My First Agile Project Part 8: 9 Things We Disliked (and Liked) about Scrumworks

November 8th, 2008 | No Comments | Posted in Agile, Writing

Originally published on AgileSoftwareDevelopment.comThis started out as a comparison between Scrumworks and VersionOne and turned into a bit of a rant and slam on Scrumworks. I was pleased to hear from various users of Scrumworks that they’ve fixed some of the specific issues I mention.

Picture courtesy of Danube and me

This installment of My First Agile Project is going to be a little different than the previous ones (Table of Contents for the series available at the end of the post). Today I’m going to tackle the topic of tools. During the first year or so of our project we used ScrumWorks by Danube. It was brought to us by our vendor along with the Scrum methodology. After our license ran out we didn’t like ScrumWorks enough to get our own license or even go with the free version, which I’ll go into more detail about below.

For our last couple of sprints, we’ve been making due with a whiteboard and evaluating other tools.

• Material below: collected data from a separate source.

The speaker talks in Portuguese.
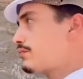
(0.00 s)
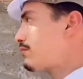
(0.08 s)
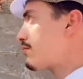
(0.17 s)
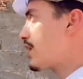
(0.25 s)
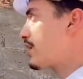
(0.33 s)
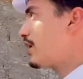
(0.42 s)

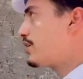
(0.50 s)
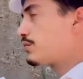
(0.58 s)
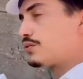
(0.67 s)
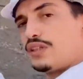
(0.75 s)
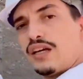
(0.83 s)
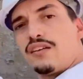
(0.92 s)
que a gente
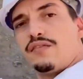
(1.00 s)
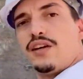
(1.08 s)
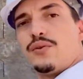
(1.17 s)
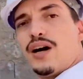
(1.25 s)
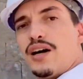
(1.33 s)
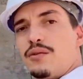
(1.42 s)
consegue ver o
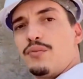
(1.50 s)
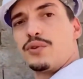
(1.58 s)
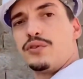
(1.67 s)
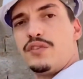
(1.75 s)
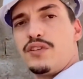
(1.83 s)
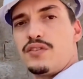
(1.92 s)
arrimo do
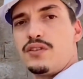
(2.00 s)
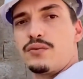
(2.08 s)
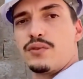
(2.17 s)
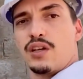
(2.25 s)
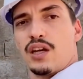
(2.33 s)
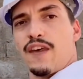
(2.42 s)
vizinho
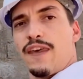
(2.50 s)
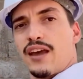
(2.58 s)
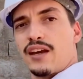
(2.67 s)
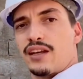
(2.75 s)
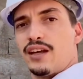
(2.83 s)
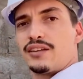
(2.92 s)

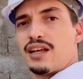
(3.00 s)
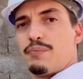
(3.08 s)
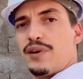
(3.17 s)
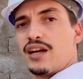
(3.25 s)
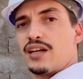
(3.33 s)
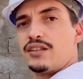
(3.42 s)
que ele está
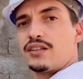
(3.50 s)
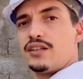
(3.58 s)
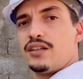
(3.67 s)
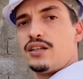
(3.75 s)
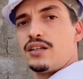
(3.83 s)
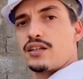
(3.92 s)
pegando
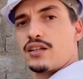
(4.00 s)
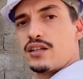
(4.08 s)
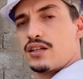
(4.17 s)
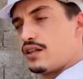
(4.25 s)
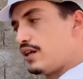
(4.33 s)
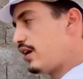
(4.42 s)
aqui,
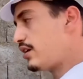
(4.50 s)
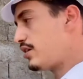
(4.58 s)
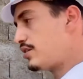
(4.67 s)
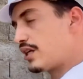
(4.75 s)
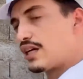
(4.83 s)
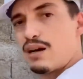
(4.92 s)
né? E a gente
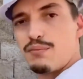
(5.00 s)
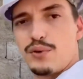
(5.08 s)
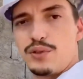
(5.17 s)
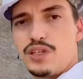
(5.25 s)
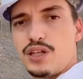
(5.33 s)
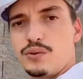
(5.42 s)
acabou
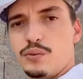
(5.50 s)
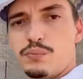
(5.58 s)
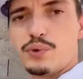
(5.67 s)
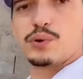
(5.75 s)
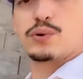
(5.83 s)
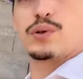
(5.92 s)
tirando um
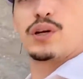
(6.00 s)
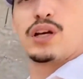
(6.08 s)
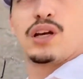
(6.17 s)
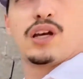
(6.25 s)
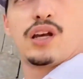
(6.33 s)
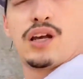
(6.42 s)
pouco
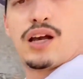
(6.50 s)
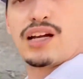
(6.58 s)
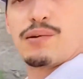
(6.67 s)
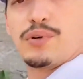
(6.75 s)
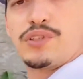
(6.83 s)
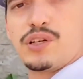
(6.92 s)
acabou
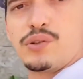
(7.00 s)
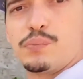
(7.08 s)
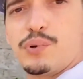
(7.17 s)
tirando um pouco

The one I like the best and we’ll probably be going with is VersionOne, which I’ll be talking about in more detail next week. Honestly VersionOne makes ScrumWorks look old-fashioned and barely functional. I had a list of things I didn’t like about ScrumWorks and one of the first things I noticed during my initial demo was that VersionOne didn’t do any of those things, obviously a big selling point. This week’s post is that list of pros and cons about ScrumWorks.

Choosing a tool can be very important in a lot of software development and choosing where to put your backlog and tasks is extra important to Scrum. Since the whiteboard/corkboard + stickies/index card approach is basically free, you want to choose a tool that gives you some extra benefit. Read on for my team’s pros and cons about ScrumWorks and hopefully it’ll provide some insight on this important decision.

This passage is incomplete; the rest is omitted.